I hear that some of the trails are being renamed in his honour - "imaginary badger" being one.

Cupov | 7 years ago

He needs to take stock of his life if this is how he spends his time, shades of Alan Partridge and his traffic cone antics.

crazy-legs | 7 years ago
1 like

Maybe he was out badger spotting. And then decided to have a play with his wood...


Mungecrundle | 7 years ago

I expect some rascal has simply run the video in reverse to make it look like he is moving rocks from the side of the path onto it.

Would be interesting to see the video...

davel | 7 years ago

'going for a meal', Ron? I don't think that's what 'hiding the sausage' means, on Clapham Common in the middle of the night.

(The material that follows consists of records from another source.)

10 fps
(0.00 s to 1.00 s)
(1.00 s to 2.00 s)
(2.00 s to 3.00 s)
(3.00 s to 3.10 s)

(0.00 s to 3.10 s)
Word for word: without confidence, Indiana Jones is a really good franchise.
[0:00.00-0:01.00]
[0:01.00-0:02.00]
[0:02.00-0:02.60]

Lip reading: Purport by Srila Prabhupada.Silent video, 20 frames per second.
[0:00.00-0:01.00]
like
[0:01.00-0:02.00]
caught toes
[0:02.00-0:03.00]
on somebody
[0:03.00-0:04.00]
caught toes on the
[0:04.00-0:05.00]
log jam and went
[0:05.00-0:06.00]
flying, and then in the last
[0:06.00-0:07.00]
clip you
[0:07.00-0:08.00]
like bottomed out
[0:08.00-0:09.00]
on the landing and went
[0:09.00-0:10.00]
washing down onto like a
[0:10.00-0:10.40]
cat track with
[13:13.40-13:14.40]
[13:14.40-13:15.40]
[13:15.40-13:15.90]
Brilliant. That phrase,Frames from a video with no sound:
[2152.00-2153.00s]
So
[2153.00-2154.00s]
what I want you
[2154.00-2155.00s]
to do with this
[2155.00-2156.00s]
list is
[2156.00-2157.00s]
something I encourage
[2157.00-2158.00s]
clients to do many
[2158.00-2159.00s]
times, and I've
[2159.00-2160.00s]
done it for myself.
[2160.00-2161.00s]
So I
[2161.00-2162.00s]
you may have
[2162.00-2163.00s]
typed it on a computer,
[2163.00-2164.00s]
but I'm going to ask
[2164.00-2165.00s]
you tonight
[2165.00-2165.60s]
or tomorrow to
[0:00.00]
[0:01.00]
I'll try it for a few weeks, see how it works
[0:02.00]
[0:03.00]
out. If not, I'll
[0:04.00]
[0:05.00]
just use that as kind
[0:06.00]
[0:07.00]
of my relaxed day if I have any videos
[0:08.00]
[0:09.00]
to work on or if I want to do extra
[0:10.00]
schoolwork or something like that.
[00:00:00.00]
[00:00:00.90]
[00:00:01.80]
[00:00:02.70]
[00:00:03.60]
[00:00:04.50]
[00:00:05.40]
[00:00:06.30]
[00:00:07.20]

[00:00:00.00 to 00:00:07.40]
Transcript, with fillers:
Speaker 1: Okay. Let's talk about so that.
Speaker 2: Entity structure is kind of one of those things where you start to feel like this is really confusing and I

Nor does 'I wasn't blocking the path' mean what you think it does, in Caerphilly, or anywhere.

WillRod | 7 years ago

"He resigned the post in October 1998 following what he described as a “moment of madness” when he was mugged at knifepoint on Clapham Common by a man he had met there with whom he agreed to go for a meal."


Claiming to be mugged, but you actually agreed to meet them in order to go for a meal? Surely this guy should be in a phsychiatric ward by now.


Argos74 | 7 years ago
sanderville | 7 years ago

Give the guy the benefit of the doubt.  He was probably just importuning men to commit acts of gross indecency with him in a public place.   Lay off.

Ush | 7 years ago
1 like

Maybe he was meeting a man for a meal on the path?  I shudder to think what else those cameras might have captured.

Yorkshire wallet | 7 years ago

His 'clearing the path' is about as truthful as his 'meeting a man for a meal'. 

tritecommentbot | 7 years ago
1 like

Lucky he's not on cabinet any longer. He'd be purged with the rest of them. enlightened

Yorkshire wallet | 7 years ago

You wouldn't catch Jeremy Corbyn doing that. Bloody Blairites.